* [Try it]: Starting at the line that contains "[8:23.49-8:24.39]", write out each line exactly through the last one in the material below, and nothing more; omit all pictures.

┌────────

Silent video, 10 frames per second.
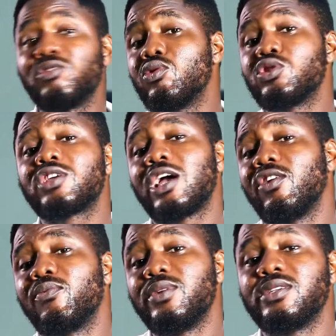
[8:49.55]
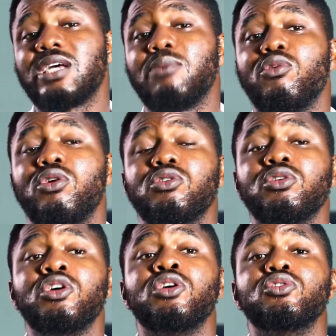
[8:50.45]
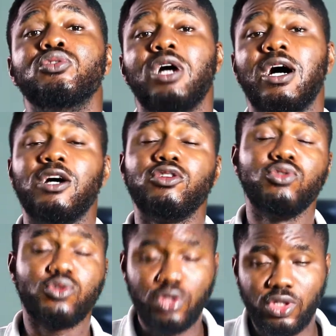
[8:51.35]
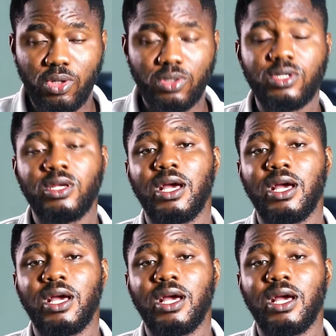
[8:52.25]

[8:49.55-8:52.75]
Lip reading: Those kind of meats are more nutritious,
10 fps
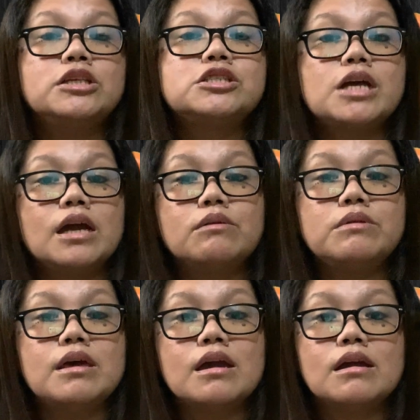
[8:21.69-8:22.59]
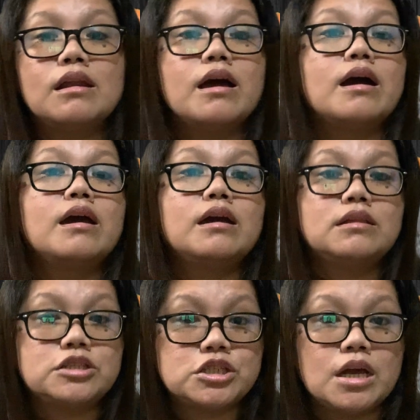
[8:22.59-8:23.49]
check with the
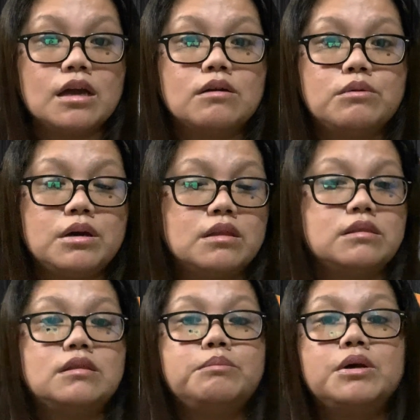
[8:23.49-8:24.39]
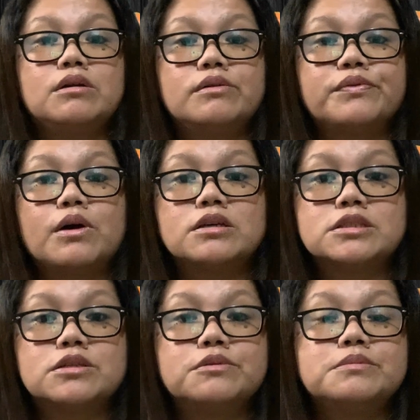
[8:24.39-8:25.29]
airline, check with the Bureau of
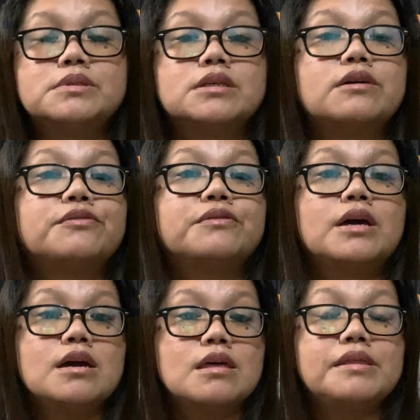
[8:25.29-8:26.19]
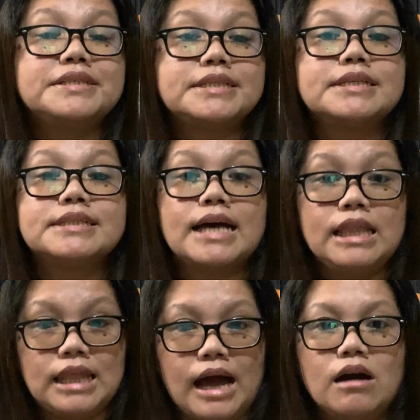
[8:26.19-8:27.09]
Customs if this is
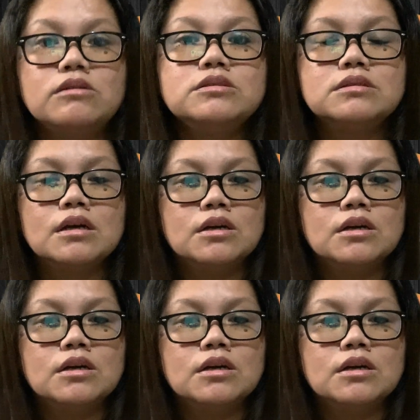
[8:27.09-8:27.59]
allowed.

└────────

* [Answer for this exercise]:
[8:23.49-8:24.39]
[8:24.39-8:25.29]
airline, check with the Bureau of
[8:25.29-8:26.19]
[8:26.19-8:27.09]
Customs if this is
[8:27.09-8:27.59]
allowed.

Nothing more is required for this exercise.